**SUPPLIED DATA**
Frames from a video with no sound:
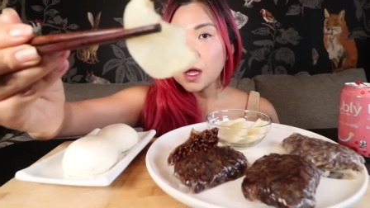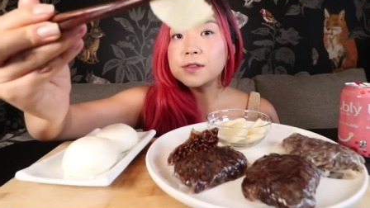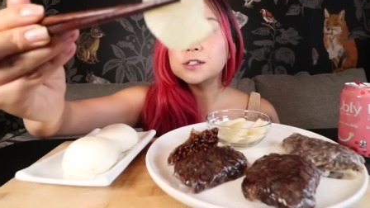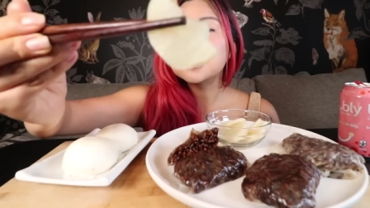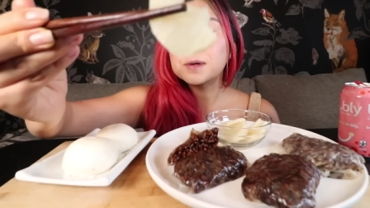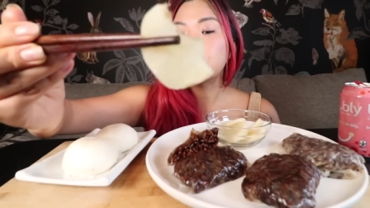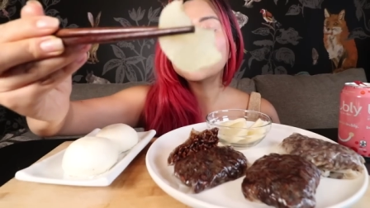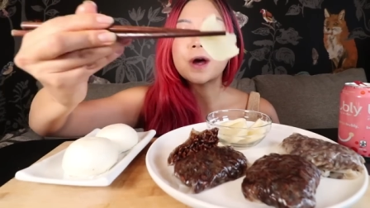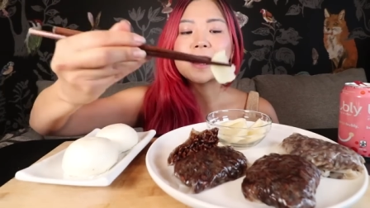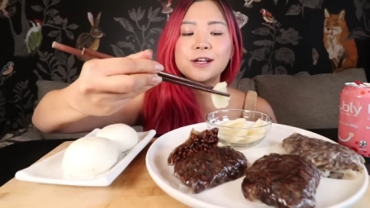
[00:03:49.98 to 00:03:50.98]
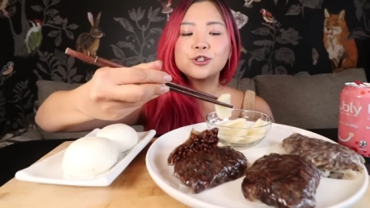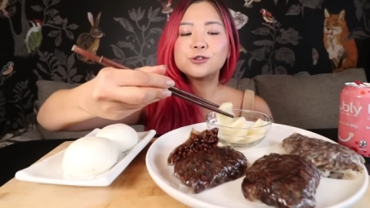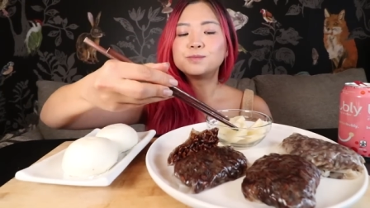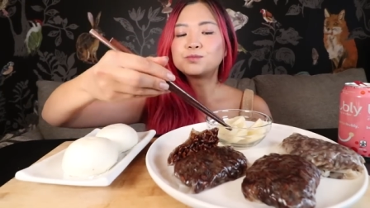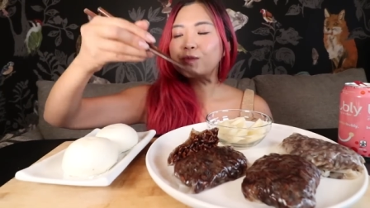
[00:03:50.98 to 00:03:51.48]
This is pickled
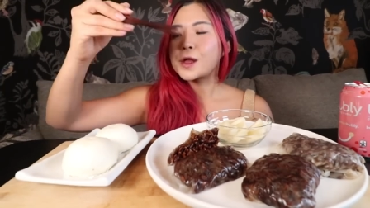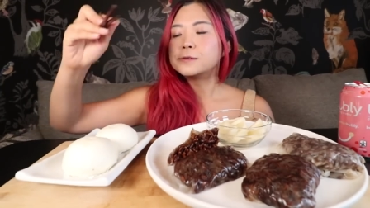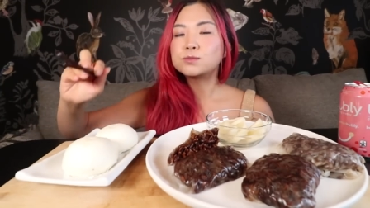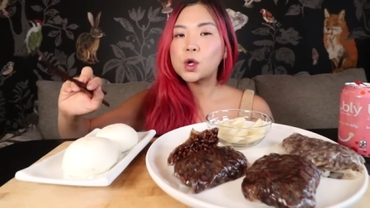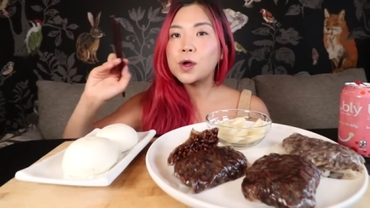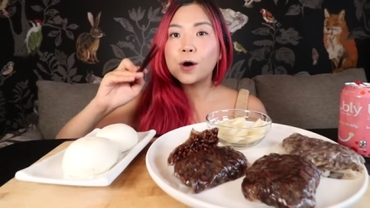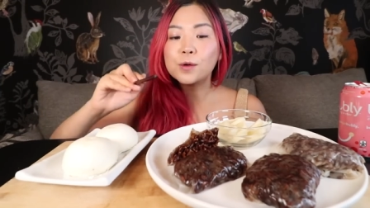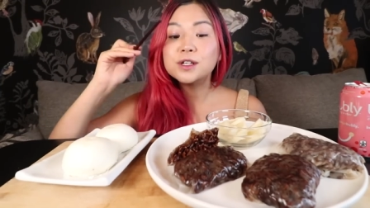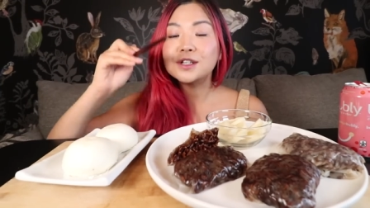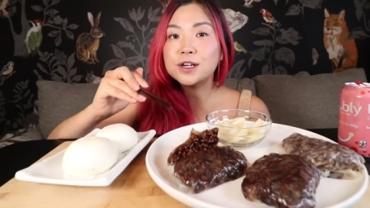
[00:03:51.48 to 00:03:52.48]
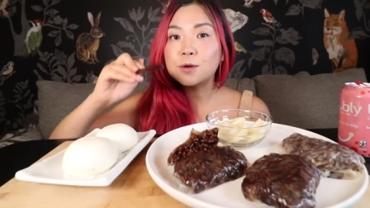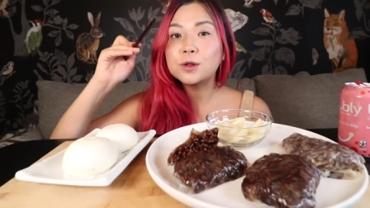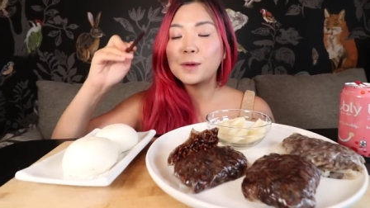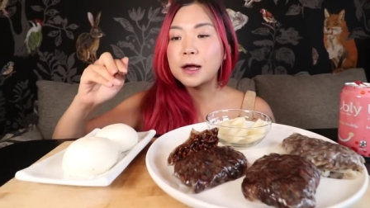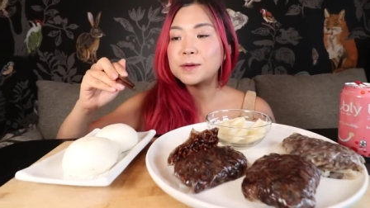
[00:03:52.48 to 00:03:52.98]
radish. We always eat it
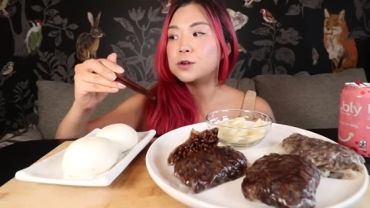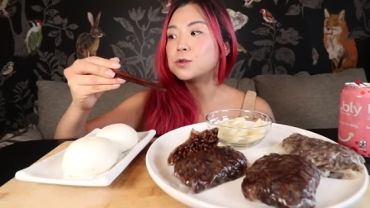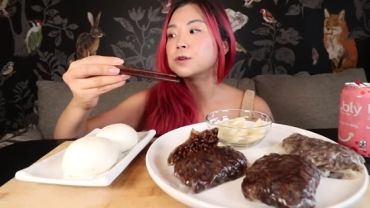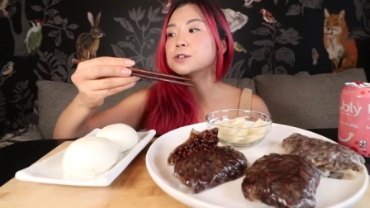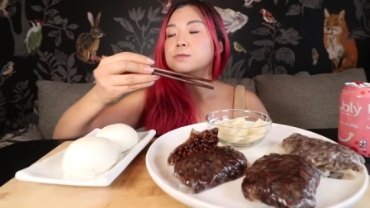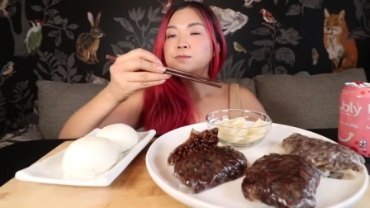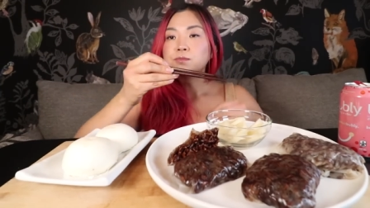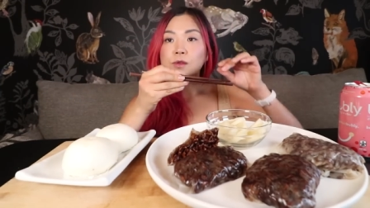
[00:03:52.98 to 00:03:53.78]
with black bean noodles.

**WHAT TO WORK ON**
Everything in the data except the pictures must be transcribed exactly.

**ANSWER TO THIS PROBLEM**
Frames from a video with no sound:
[00:03:49.98 to 00:03:50.98]
[00:03:50.98 to 00:03:51.48]
This is pickled
[00:03:51.48 to 00:03:52.48]
[00:03:52.48 to 00:03:52.98]
radish. We always eat it
[00:03:52.98 to 00:03:53.78]
with black bean noodles.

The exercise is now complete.